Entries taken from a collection

• • • •

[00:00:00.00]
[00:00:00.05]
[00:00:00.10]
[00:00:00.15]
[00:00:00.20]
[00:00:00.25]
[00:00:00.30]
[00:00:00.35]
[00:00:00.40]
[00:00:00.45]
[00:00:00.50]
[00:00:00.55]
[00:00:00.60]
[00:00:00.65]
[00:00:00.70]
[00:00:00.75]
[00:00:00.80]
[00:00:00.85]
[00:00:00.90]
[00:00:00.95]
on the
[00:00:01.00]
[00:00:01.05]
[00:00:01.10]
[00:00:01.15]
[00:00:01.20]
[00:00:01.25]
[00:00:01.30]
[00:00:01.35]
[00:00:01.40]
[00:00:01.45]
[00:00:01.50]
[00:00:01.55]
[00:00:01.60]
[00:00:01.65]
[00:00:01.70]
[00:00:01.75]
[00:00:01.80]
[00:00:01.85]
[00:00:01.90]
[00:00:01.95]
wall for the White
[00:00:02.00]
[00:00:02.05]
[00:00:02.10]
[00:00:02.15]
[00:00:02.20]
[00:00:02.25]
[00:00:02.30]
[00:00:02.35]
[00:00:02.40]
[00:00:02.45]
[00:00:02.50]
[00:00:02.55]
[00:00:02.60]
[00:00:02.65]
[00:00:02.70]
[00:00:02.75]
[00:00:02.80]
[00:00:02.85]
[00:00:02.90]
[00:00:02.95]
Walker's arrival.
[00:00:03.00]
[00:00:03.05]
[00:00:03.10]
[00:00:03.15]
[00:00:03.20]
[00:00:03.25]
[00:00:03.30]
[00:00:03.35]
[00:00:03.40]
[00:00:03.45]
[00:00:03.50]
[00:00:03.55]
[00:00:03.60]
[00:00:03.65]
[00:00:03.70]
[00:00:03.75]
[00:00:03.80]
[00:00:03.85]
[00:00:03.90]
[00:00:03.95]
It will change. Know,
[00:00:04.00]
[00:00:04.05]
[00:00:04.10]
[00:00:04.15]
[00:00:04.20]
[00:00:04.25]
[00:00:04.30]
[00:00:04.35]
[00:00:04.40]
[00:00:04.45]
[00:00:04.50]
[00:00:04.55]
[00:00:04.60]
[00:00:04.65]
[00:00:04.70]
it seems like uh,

• • • •

What you should do: Reproduce, word for word, every line starting at the line that contains "[00:00:03.45]" and ending with the final line of the entries.

Exercise answer:
[00:00:03.45]
[00:00:03.50]
[00:00:03.55]
[00:00:03.60]
[00:00:03.65]
[00:00:03.70]
[00:00:03.75]
[00:00:03.80]
[00:00:03.85]
[00:00:03.90]
[00:00:03.95]
It will change. Know,
[00:00:04.00]
[00:00:04.05]
[00:00:04.10]
[00:00:04.15]
[00:00:04.20]
[00:00:04.25]
[00:00:04.30]
[00:00:04.35]
[00:00:04.40]
[00:00:04.45]
[00:00:04.50]
[00:00:04.55]
[00:00:04.60]
[00:00:04.65]
[00:00:04.70]
it seems like uh,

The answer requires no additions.